The United Nations Children’s Fund (UNICEF) commissioned a research study to estimate the economic cost of the conflict in North East Nigeria, with a specific focus on violence and grave violations against children.
The direct effects of conflict, in terms of death and injury, loss of livelihoods, displacement and damage to infrastructure, are transformed into long-term economic impacts. This is because these impacts reduce the rate of economic growth for the country affected by conflict relative to what it might have been, had conflict not occurred.

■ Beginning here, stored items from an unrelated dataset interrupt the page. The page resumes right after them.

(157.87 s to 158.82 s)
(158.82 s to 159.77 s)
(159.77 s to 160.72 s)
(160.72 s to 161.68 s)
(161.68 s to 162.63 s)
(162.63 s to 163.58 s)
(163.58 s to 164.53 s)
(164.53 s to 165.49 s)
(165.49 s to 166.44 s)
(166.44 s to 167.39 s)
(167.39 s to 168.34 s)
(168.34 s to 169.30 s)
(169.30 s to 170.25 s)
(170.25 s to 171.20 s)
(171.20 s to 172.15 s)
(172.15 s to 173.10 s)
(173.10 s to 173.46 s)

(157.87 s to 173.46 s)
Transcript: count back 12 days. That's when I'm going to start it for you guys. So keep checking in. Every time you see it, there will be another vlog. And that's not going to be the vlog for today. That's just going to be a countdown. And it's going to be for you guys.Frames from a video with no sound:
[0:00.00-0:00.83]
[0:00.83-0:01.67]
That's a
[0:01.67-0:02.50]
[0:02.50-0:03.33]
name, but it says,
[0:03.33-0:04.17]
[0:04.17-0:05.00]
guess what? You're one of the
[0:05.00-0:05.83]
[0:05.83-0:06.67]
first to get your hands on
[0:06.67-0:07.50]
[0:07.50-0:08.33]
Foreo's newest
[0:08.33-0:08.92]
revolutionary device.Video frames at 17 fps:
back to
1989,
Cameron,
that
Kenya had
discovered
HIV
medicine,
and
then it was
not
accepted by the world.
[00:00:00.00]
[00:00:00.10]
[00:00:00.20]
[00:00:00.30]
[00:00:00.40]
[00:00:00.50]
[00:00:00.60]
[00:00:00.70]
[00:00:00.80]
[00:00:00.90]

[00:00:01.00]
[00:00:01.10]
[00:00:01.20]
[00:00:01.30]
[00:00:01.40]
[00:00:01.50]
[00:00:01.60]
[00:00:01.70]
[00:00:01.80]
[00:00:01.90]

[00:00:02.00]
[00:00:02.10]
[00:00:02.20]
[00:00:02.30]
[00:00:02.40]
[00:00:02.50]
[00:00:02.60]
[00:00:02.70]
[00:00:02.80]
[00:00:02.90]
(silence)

This study provides a quantitative estimate of the economic cost that arises from violence and grave violations. The study found that, for the duration of the conflict, cumulative losses (i.e., the losses that build up each year that the economy is damaged) were around US$100 billion. The monetary measures are an indicator of the lost development opportunities suffered as a result of the conflict.
Even in an optimistic outlook, it will take time for the conflict to be resolved and for life and the economy to return to normal. In considering a situation in which the effects of the conflict gradually decrease over a 10-year period, the study found that substantial impacts will still be generated during this time, leading to cumulative losses in the region of US$150–200 billion in total over that period.
The impacts of conflict are not confined to the regions that experience these most acutely. Nigeria as a whole, is worse off as a result of the conflict. Given Nigeria’s economic size relative to the rest of the region, slower growth in the country may have broader regional spillover effects. That is, regional growth is likely to be lower than in a counterfactual case in which Nigeria was free of conflict.